First off, the buzzwords: Yes, there are reactions out there to “social justice” and “anti-racism,” and to be fair to those reactions, there are certainly stories of extremeness within those movements. My personal perception is that judging movements by their edges is an inaccurate survey, and that generally, we all should be after the lessening and ideally elimination of racism, which is what those movements are, broadly speaking, trying to do. I don’t want to get too deep into that, though, because it isn’t the focus.
The focus is: Major college basketball programs are raising awareness not just of constitutional rights issues and race relations, but of HBCU’s as an entity.

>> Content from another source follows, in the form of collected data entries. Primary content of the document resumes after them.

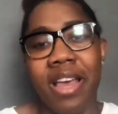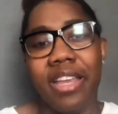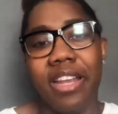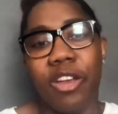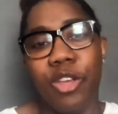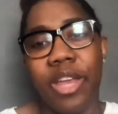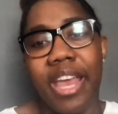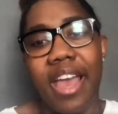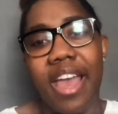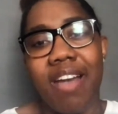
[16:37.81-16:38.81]
You know, you
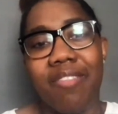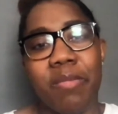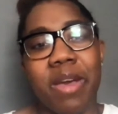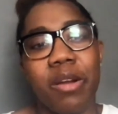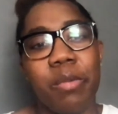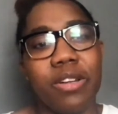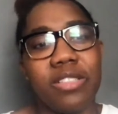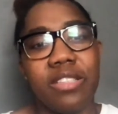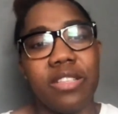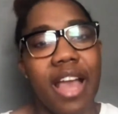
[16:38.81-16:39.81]
can't have a better
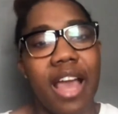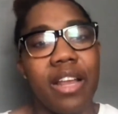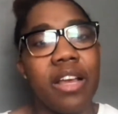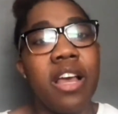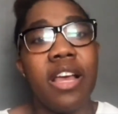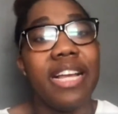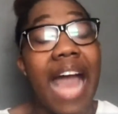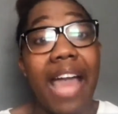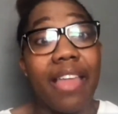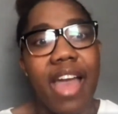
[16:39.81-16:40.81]
person to kind of
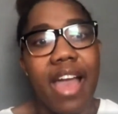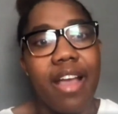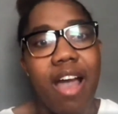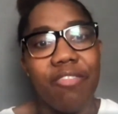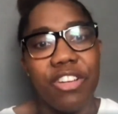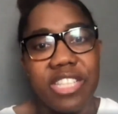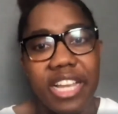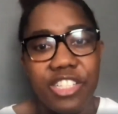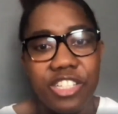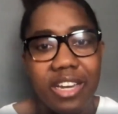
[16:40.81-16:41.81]
guide that
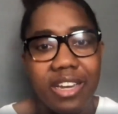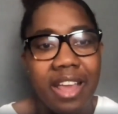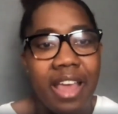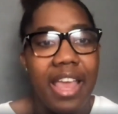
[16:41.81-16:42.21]
conversation.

In Division I college basketball, there are two conferences comprised exclusively of Historically Black Colleges and Universities (one of which is the SWAC). Few mainstream sports fans know this. A lot of more niche college basketball fans don’t know this. I didn’t know this until a few years ago, and I follow college basketball intently. It’s part of my job.
The more awareness can be raised of the existence of HBCU’s, the better. They have a proud history, but their history is also one that shouldn’t exist. We shouldn’t have been a country that necessitated the creation of specific schools to be sure Black Americans could receive a college education. Their present should be different as well. What does it say about the state of America that these schools, largely created to ensure educational opportunities for Black Americans in the post-Civil War era, are among the most poorly funded in the NCAA’s Division I level of competition? You can disagree all you want about the causes, but the problem is rather evident.
Awareness of HBCU’s, then, circles back to awareness of the difficulties that face and have faced non-white people in America, something that’s easy for white people in white communities, like me, to ignore, often completely unintentionally. HBCU’s exist in a blind spot. The Pac-12 and the SWAC are trying something that might help shed some light on it. Good on them both for that.